### Exercise input
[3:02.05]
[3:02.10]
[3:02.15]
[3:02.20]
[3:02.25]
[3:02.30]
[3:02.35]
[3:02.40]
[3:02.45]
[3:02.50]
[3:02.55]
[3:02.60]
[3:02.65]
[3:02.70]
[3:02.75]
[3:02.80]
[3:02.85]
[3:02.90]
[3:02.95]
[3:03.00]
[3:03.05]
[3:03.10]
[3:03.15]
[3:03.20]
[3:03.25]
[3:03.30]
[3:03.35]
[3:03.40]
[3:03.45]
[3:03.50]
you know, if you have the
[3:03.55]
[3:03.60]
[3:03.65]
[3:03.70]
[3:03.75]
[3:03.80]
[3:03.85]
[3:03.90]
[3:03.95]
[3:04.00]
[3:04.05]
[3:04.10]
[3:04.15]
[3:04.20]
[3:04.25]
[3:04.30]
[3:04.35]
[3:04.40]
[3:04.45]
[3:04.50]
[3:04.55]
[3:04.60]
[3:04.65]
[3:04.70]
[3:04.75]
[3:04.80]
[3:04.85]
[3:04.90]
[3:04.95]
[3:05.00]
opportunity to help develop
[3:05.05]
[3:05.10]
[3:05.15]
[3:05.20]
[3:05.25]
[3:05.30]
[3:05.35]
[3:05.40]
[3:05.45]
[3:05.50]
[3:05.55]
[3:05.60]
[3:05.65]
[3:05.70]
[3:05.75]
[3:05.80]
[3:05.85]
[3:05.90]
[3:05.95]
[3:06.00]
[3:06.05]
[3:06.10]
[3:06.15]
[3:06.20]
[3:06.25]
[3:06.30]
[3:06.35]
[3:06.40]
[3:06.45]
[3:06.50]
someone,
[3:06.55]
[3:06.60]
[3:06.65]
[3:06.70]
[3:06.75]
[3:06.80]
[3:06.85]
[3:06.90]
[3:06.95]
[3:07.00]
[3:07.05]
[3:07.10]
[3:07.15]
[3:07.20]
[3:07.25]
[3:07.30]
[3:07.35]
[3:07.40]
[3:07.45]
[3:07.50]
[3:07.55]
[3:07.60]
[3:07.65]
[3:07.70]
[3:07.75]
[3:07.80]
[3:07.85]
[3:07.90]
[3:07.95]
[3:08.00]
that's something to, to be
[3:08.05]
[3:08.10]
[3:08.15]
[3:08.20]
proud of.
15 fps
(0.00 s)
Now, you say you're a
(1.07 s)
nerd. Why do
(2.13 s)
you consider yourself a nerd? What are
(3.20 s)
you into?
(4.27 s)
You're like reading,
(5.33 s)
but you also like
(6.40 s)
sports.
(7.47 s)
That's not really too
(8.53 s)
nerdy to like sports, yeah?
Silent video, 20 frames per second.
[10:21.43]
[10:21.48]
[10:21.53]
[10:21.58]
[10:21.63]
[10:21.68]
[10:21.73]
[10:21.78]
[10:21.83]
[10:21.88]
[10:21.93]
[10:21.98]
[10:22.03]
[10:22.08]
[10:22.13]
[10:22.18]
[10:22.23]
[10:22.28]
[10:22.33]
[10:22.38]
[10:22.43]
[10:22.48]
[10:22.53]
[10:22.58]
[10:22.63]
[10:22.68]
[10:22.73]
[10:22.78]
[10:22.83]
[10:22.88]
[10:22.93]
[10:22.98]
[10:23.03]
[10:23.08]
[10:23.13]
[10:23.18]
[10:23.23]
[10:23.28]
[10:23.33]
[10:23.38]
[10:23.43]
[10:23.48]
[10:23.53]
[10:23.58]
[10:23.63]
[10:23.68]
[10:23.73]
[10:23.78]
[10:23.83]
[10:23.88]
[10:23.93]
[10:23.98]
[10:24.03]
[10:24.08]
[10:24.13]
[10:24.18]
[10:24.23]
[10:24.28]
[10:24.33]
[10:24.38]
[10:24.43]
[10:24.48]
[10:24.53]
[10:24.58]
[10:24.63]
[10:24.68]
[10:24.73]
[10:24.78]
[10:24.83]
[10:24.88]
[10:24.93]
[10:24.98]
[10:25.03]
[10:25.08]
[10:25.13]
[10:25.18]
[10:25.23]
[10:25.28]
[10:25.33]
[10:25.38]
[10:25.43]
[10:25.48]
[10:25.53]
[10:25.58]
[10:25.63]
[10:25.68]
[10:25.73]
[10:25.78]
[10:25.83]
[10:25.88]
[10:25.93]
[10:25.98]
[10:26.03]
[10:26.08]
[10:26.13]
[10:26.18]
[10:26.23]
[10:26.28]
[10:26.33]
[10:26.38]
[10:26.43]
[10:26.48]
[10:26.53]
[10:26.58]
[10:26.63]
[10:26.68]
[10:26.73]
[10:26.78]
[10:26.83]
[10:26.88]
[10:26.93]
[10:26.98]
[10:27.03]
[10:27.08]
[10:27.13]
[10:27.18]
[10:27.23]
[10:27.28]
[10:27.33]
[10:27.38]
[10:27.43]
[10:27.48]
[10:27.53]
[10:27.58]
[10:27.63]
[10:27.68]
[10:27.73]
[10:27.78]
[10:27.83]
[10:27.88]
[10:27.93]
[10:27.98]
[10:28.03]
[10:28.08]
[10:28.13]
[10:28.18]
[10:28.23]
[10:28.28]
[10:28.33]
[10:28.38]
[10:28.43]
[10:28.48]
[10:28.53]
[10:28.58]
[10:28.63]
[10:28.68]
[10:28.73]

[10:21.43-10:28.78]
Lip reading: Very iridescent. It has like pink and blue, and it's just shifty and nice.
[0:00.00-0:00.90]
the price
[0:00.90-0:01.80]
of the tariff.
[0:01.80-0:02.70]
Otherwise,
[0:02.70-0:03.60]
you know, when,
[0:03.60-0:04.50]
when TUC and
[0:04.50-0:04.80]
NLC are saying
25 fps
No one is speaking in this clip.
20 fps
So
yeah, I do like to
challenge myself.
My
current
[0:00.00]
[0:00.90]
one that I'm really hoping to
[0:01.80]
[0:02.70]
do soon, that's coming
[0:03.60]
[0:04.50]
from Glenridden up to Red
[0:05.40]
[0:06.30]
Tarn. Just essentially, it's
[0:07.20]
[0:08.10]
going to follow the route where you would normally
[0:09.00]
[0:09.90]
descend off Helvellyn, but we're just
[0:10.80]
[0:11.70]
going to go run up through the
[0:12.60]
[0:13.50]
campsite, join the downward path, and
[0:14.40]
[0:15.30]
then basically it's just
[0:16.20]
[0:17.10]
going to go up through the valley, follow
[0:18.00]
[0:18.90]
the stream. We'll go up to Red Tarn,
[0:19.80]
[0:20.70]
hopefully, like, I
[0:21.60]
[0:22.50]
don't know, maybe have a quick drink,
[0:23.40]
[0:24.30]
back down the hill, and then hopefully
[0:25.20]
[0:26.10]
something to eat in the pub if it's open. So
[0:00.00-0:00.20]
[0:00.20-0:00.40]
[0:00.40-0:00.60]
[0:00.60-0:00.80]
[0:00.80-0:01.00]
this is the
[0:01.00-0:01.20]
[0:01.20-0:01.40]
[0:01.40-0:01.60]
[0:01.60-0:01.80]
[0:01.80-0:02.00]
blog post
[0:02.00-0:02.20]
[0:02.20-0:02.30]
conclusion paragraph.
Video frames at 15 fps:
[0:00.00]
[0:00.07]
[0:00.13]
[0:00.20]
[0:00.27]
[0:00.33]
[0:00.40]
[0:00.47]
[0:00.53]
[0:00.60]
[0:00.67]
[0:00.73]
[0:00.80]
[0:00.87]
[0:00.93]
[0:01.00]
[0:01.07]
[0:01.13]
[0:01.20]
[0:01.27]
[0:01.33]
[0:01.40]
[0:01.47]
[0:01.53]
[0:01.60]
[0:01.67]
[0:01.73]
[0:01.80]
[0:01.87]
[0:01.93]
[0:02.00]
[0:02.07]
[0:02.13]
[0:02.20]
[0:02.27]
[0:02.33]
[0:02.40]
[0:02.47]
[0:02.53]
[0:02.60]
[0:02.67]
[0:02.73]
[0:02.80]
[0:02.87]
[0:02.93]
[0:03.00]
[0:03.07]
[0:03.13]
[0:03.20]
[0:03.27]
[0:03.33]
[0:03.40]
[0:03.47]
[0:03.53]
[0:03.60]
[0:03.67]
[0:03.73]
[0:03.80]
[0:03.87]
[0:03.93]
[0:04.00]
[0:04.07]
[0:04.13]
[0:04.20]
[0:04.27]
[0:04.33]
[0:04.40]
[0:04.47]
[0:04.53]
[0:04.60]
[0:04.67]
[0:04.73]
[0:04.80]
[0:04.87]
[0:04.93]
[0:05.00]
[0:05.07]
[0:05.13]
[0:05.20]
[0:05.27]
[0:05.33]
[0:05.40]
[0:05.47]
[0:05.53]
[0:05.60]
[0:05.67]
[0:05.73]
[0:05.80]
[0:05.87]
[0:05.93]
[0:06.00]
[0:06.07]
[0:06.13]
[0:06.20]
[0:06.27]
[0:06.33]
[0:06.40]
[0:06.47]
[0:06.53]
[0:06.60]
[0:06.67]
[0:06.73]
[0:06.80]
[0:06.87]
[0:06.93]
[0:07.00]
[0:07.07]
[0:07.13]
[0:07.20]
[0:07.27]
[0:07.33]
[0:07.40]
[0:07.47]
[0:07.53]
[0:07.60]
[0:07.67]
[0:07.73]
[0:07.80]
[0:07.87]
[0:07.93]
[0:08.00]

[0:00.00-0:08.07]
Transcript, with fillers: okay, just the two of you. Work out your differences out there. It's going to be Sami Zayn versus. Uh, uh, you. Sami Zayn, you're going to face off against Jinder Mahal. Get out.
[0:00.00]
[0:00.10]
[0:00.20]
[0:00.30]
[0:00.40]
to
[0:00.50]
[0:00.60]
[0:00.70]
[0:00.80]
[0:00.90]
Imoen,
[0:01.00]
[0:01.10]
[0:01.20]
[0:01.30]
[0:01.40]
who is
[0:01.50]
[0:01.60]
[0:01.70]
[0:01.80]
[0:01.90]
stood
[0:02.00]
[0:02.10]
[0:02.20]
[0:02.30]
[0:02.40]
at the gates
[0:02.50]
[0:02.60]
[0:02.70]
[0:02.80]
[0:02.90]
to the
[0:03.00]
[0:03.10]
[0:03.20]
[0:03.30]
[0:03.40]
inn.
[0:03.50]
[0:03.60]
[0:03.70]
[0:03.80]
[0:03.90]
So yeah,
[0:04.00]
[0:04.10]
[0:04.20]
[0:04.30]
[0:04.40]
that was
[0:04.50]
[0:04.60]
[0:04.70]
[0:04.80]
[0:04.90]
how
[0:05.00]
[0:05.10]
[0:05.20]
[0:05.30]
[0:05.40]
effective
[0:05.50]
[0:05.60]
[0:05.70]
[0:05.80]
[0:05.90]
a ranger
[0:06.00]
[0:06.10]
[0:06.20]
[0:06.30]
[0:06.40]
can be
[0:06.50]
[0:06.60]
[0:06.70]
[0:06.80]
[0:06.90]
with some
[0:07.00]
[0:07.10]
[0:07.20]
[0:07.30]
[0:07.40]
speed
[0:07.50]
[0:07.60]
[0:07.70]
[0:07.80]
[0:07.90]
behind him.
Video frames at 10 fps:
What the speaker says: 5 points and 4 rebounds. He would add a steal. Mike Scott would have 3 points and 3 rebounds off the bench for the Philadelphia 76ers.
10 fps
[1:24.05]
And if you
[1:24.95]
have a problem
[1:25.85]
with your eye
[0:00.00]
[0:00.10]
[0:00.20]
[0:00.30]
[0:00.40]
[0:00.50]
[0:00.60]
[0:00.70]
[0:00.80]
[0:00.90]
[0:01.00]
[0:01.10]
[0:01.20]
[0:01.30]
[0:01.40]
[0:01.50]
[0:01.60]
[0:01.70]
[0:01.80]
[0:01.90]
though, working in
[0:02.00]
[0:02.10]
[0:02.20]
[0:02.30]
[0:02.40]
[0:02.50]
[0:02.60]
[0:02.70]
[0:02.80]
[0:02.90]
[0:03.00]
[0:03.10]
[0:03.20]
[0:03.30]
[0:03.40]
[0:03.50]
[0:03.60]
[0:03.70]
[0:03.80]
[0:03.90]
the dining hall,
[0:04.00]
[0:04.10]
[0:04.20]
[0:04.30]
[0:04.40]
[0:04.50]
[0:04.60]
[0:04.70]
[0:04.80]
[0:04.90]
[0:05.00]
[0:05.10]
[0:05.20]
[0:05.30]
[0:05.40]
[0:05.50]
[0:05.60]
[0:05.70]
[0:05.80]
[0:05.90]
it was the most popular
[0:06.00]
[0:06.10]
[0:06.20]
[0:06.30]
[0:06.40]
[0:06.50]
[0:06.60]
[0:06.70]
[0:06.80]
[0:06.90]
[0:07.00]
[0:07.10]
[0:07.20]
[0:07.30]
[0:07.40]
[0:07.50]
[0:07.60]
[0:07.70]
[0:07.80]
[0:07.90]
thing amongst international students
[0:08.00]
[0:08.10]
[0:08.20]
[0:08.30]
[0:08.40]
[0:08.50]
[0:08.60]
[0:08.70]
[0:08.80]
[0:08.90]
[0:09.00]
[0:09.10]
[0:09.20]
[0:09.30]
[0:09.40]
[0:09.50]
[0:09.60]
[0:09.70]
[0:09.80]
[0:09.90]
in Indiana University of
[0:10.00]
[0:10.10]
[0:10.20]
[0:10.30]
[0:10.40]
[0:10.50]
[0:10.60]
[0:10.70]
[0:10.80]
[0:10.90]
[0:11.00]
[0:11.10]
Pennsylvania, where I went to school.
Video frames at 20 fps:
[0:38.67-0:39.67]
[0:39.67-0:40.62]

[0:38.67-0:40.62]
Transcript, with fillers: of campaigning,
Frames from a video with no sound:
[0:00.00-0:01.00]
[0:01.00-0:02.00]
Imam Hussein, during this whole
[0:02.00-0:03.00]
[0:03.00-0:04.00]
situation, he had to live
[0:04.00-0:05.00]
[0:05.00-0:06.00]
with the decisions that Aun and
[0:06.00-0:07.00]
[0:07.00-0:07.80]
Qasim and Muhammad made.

### Assigned task
Wherever the word "Transcript" turns up in the records, copy out the line it is on.

### Written answer
Transcript, with fillers: okay, just the two of you. Work out your differences out there. It's going to be Sami Zayn versus. Uh, uh, you. Sami Zayn, you're going to face off against Jinder Mahal. Get out.
Transcript, with fillers: of campaigning,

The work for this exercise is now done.